- **PROBLEM**:
Extract the line that contains "[6.00-7.00s]" and every line after it through the end of the records below, exactly as written, leaving out any pictures.

____________

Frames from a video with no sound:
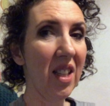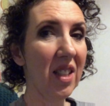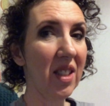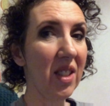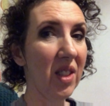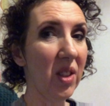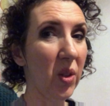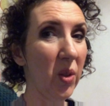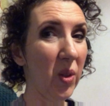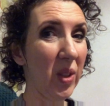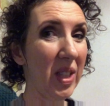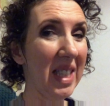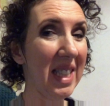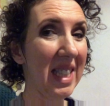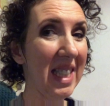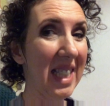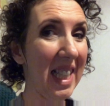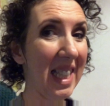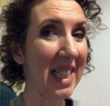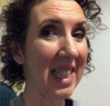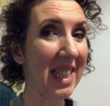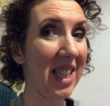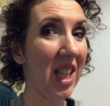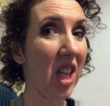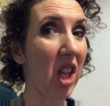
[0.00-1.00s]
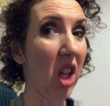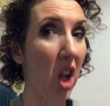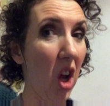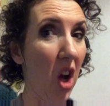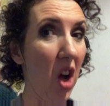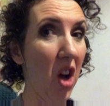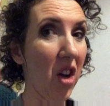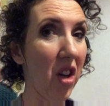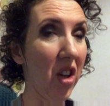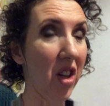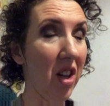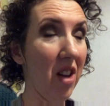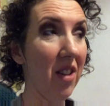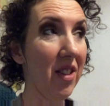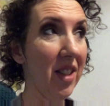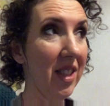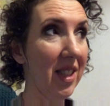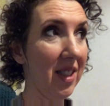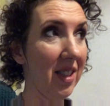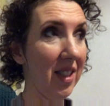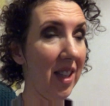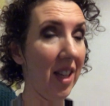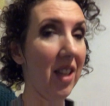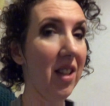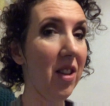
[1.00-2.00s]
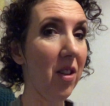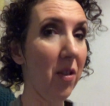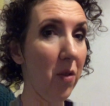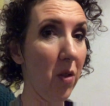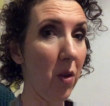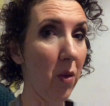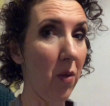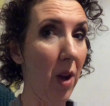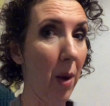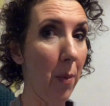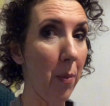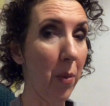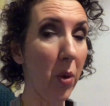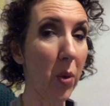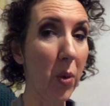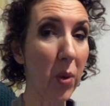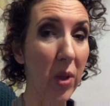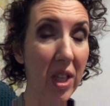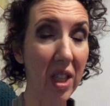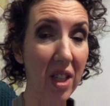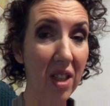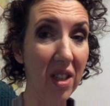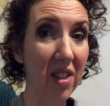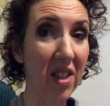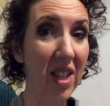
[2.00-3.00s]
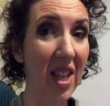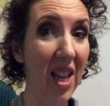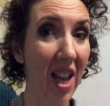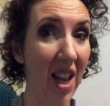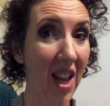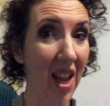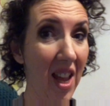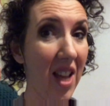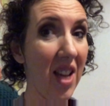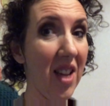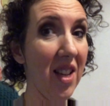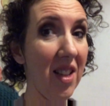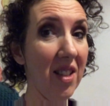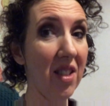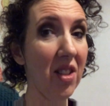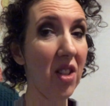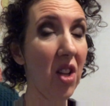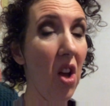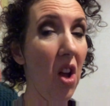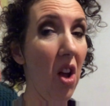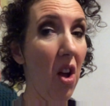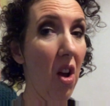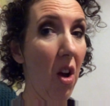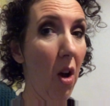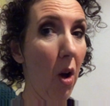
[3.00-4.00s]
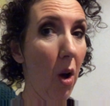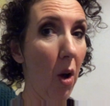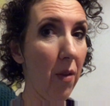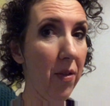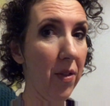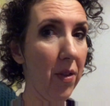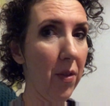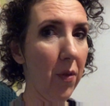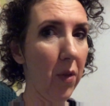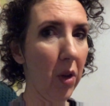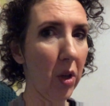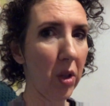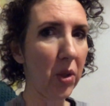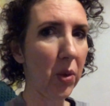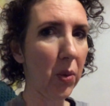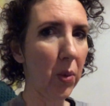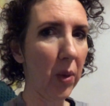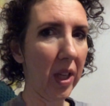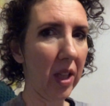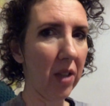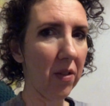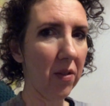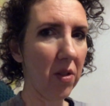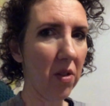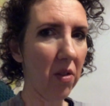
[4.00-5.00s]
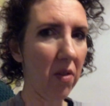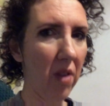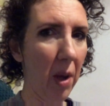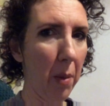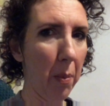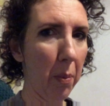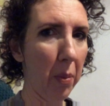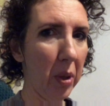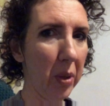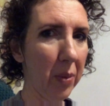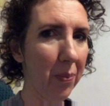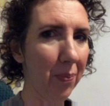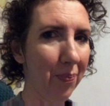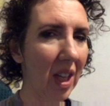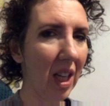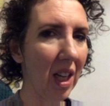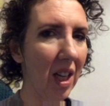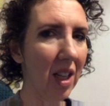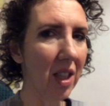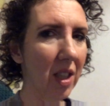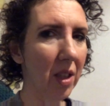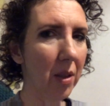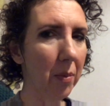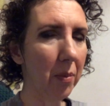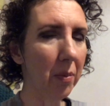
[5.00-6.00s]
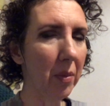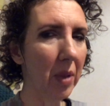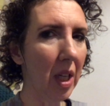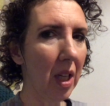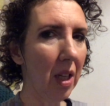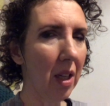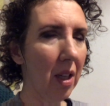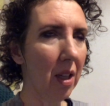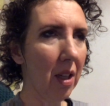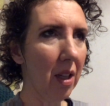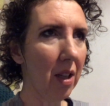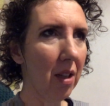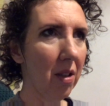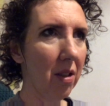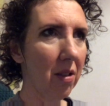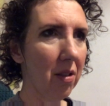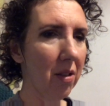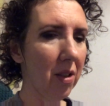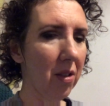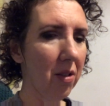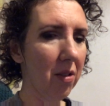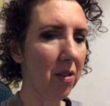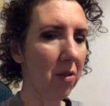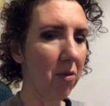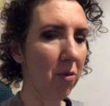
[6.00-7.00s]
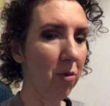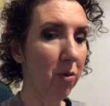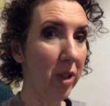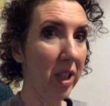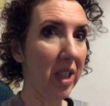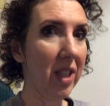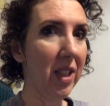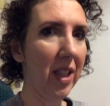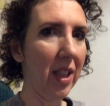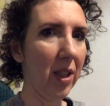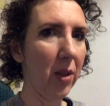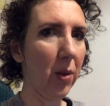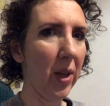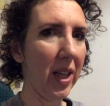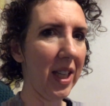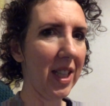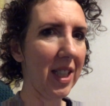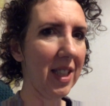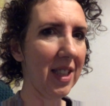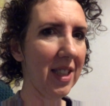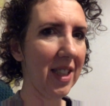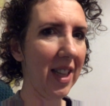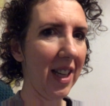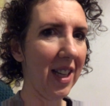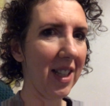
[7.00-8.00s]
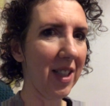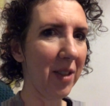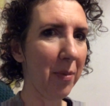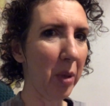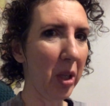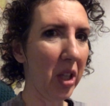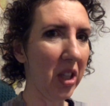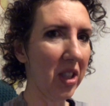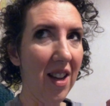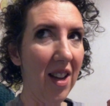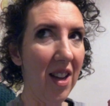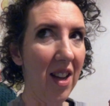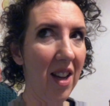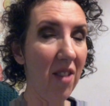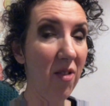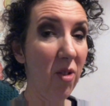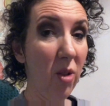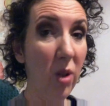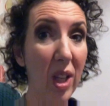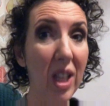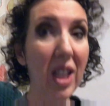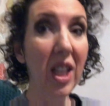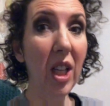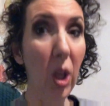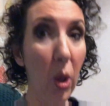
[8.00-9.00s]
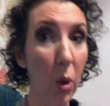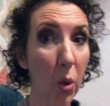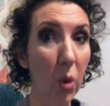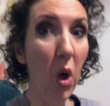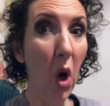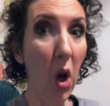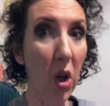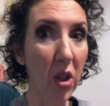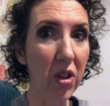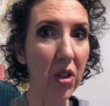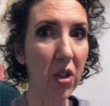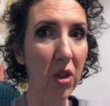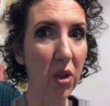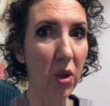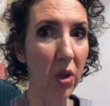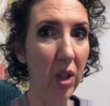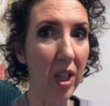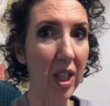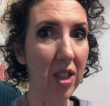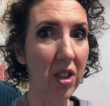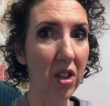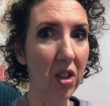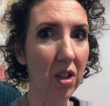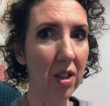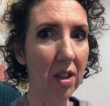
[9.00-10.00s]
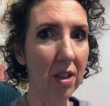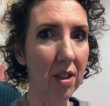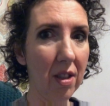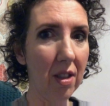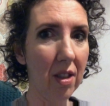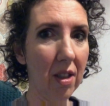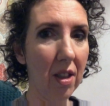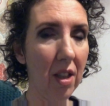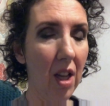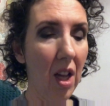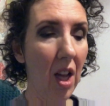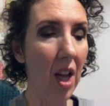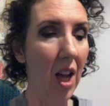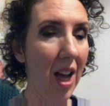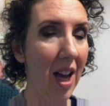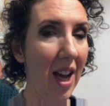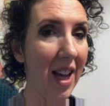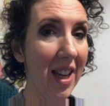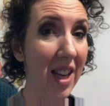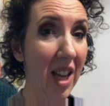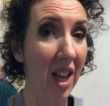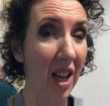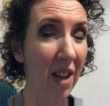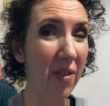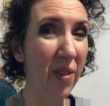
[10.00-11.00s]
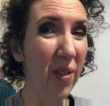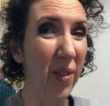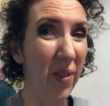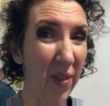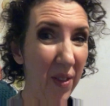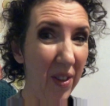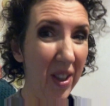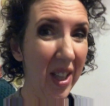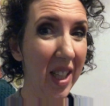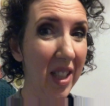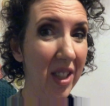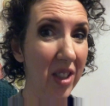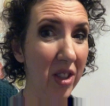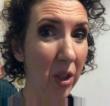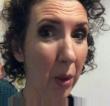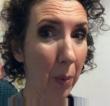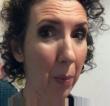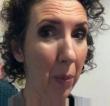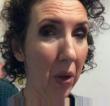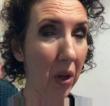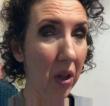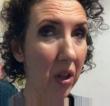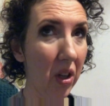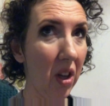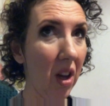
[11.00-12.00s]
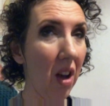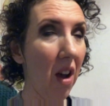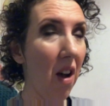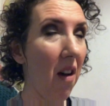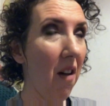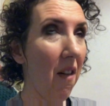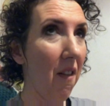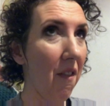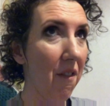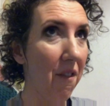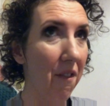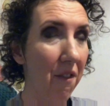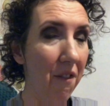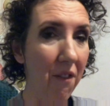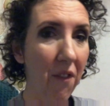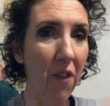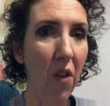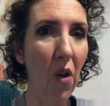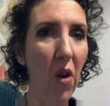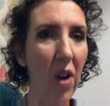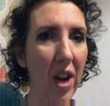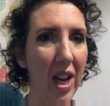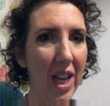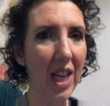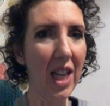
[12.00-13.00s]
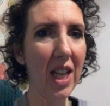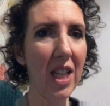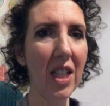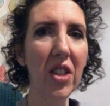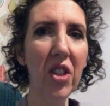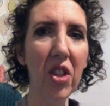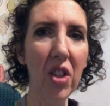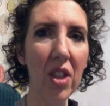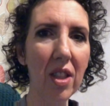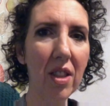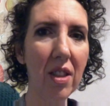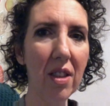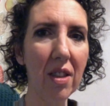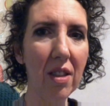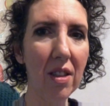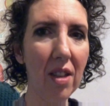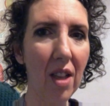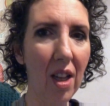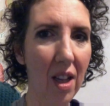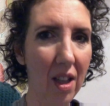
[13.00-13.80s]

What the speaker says: So it's 6 o'clock on the 6th of November. We're near the end of the first week of November, and I'm really quite excited because I'm really low concentration and I haven't finished a book for ages.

____________

- **SOLUTION FOR THIS EXERCISE**:
[6.00-7.00s]
[7.00-8.00s]
[8.00-9.00s]
[9.00-10.00s]
[10.00-11.00s]
[11.00-12.00s]
[12.00-13.00s]
[13.00-13.80s]

What the speaker says: So it's 6 o'clock on the 6th of November. We're near the end of the first week of November, and I'm really quite excited because I'm really low concentration and I haven't finished a book for ages.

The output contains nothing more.